The left hand side of (B17) is the marginal cost of vector controls. Marginal costs approach infinity as the harvest rate \( h_{i} (0) \) approaches unity; hence it is not optimal to eradicate the vector population assuming the marginal benefits of eradication are finite. The right hand side is the marginal net benefit of vector controls in time period 0. Society benefits from a larger value of \( S_{w} (\tau ) \). This value is increased at the margin as \( I_{i} (0^{ + } ) \) is reduced (i.e., \( - \partial S_{w} /\partial I_{i} (0^{ + } ) > 0 \)), and it may increase or decrease as \( S_{i} (0^{ + } ) \) is reduced (i.e., \( - \partial S_{w} /\partial S_{i} (0^{ + } )_{ < }^{ \ge } 0 \)).

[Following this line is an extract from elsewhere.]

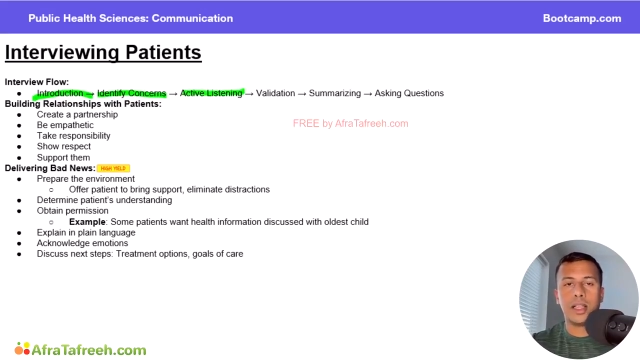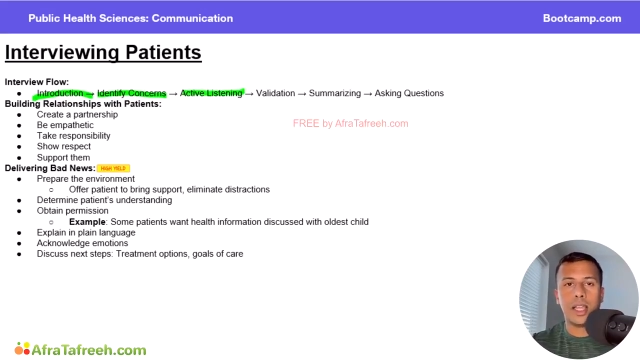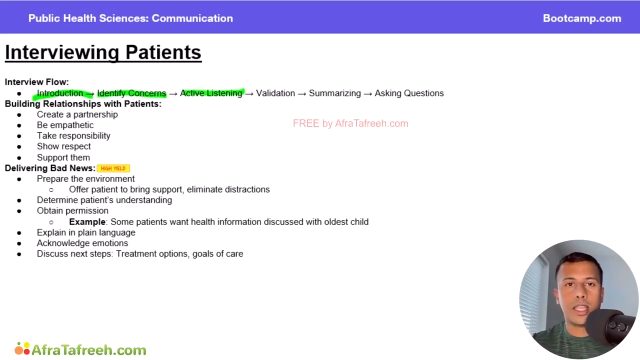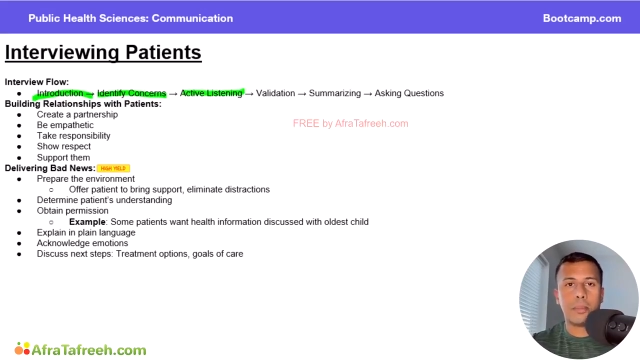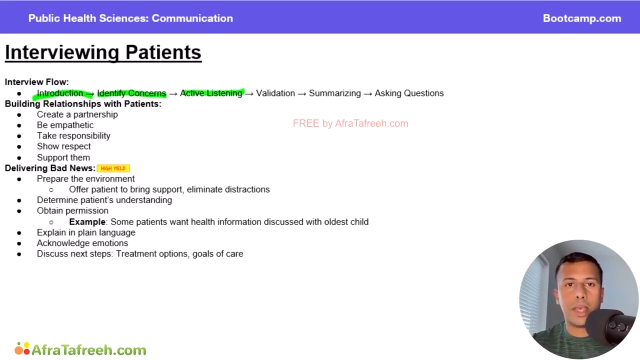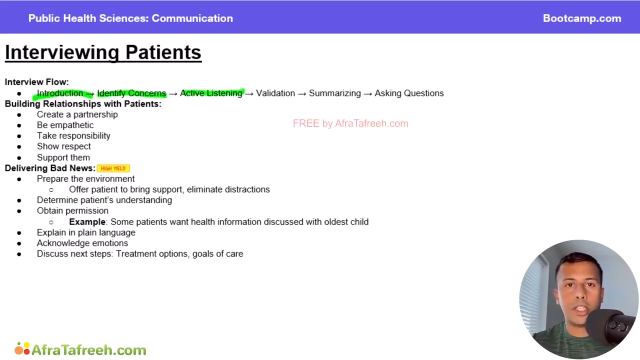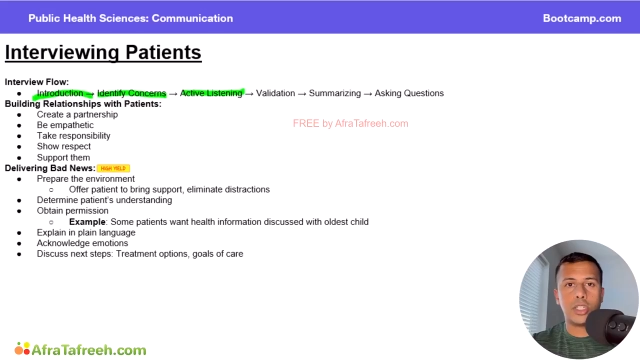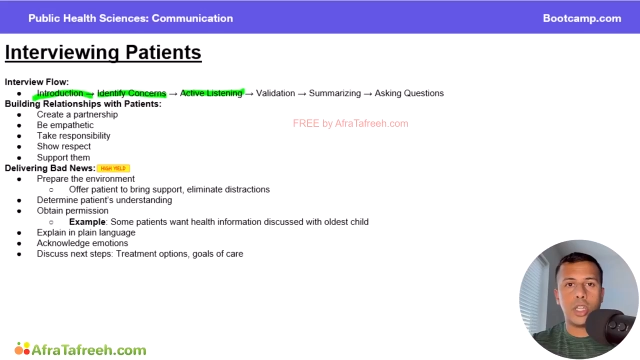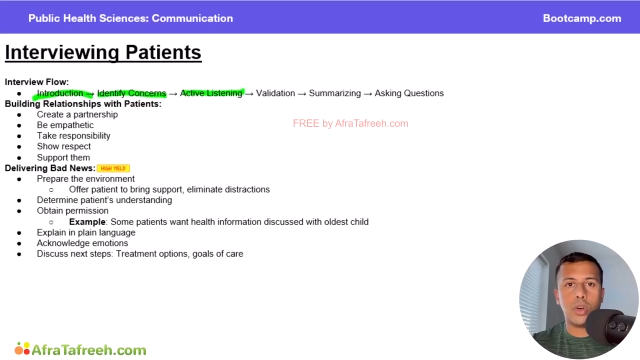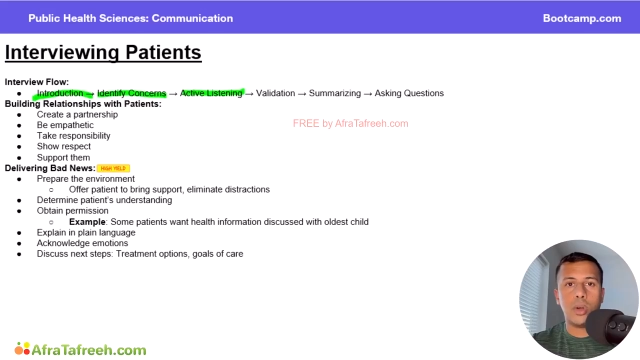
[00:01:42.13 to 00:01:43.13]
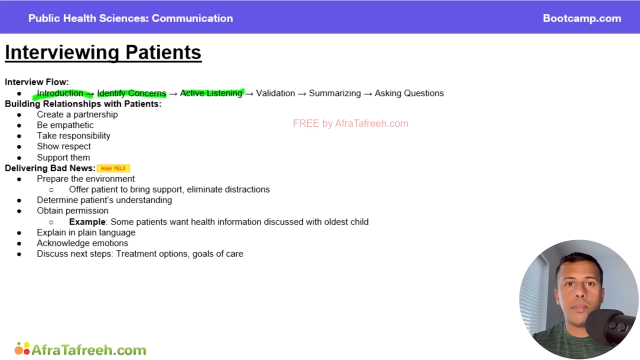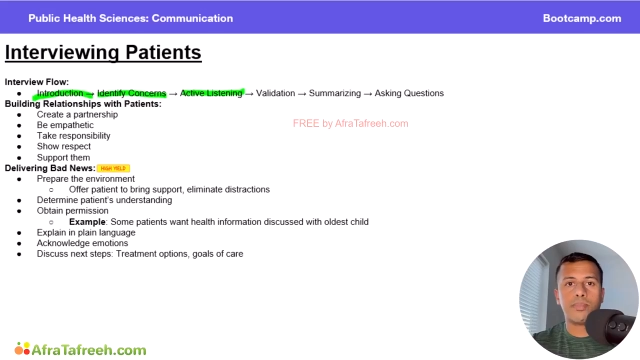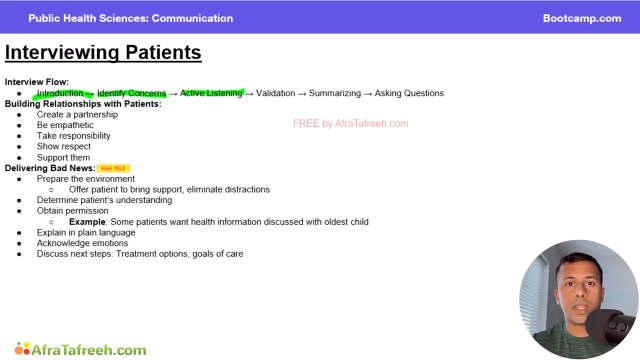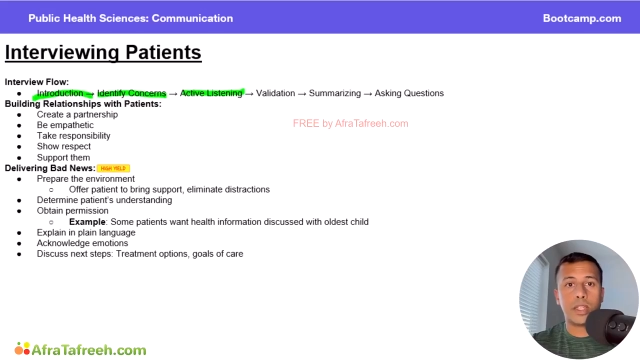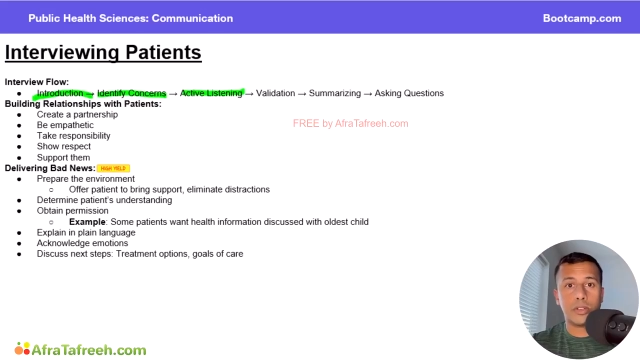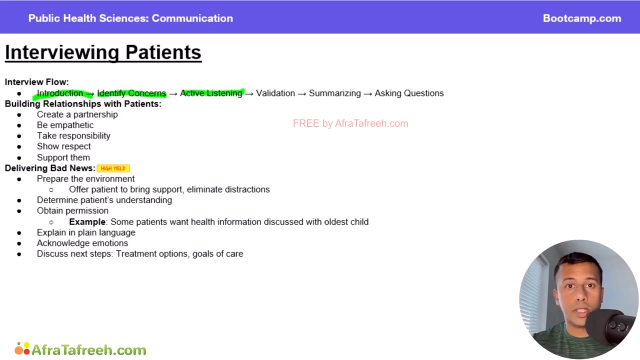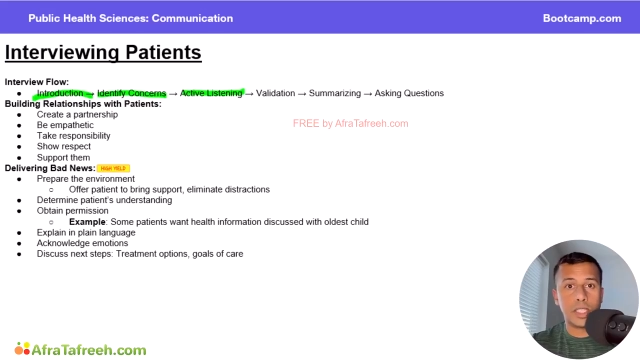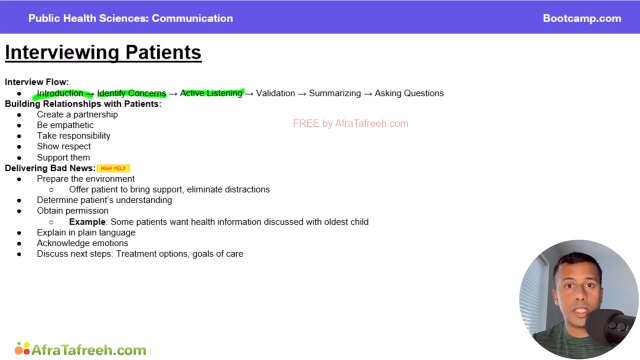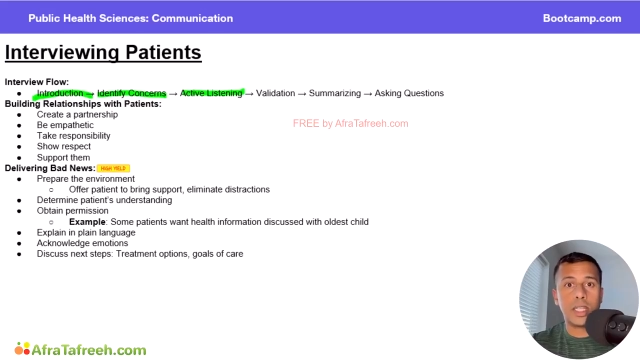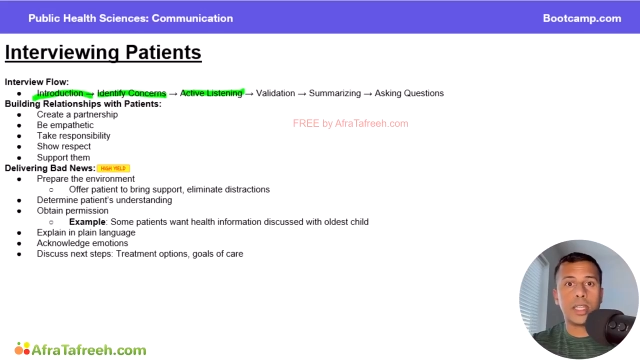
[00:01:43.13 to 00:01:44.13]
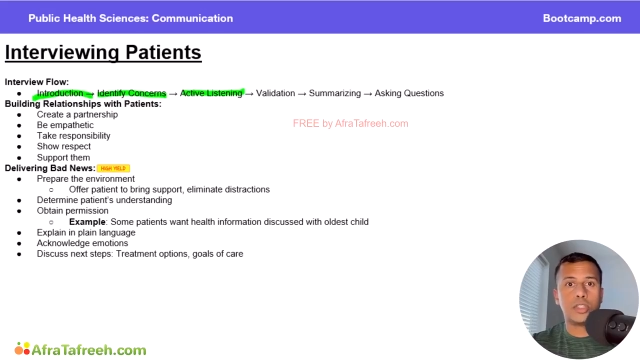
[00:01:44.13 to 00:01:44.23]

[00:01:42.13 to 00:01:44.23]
Let the patient know that you're listening,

It is worth noting that the impacts of the initial cull will depend on the time horizon τ. The smaller is τ, the larger the impact of a given initial cull on \( S_{w} (\tau ) \), as the vector population will have less time to rebound and infect the host population. In contrast, a larger τ gives infected vectors more time to rebound and infect hosts after the initial cull. Our numerical sensitivity analysis indicates that the less control is required when τ is small, as having only few controls can yield effective protection of the host population in this case while keeping costs low. The optimal level of vector controls is initially increasing in τ, as vector control efforts are initially substituted for reduced protection effectiveness as τ is increased. If τ is too large, however, the level of control is reduced in response to reduced effectiveness; more hosts become infected while society saves from reduced control costs.